To express the matter simply, Michelangelo’s brain was not the same as most people’s brains. He might be compared to certain individuals who are gifted with seemingly inexplicable mathematical skills, such as the ability to solve the square root of an enormous number in a fraction of second. Some of Michelangelo’s later architectural drawings, done at a time when he had been put in charge of the huge project of completing the new St Peter’s, show that he could effortlessly manipulate particularly complex forms, like heavily moulded architraves, drawing them from all angles without any sign of calculation or workings-out — as if he had the equivalent of a modern computer-modelling program installed in his mind.

Certain drawings for the Sistine Chapel suggest that he made use of the same skill in creating his paintings for the vault. He would produce numerous, apparently disjointed, sketches and studies for a particular composition — an arm, a leg, a torso, modelled often from life, in widely differing conditions of light and shade. Then, in the act of painting, he would resolve this conflictingly lit jigsaw of shapes into a single unified whole. No other Renaissance painter drew with the same disregard for a consistent lighting scheme, and none worked with the same freedom from sketch to finished painting. Michelangelo could do this because of the skills he had shown as a sculptor — because of his unique ability to hold all the elements of a picture in his mind as if they were physical, three-dimensional presences. By the time he came to paint the image, it already existed so completely for him that he no longer needed to depend on his drawings.
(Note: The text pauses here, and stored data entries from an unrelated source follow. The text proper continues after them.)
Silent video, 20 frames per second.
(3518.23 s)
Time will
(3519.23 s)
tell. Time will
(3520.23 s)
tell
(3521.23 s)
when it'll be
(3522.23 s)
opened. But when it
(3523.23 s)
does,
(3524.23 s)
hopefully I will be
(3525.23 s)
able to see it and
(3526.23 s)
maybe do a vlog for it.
His celebrated rival Raphael painted his frescoes on to meticulously squared-up drawings that had been transferred to the surface of the plaster. But towards the later stages of the Sistine ceiling, when he was at his most assured, Michelangelo was able to dispense with such laborious methods. He painted
The Separation of Light and Darkness
, for instance, freehand. Study of the plaster ground itself proves that he did it in a single session of no more than eight or nine hours.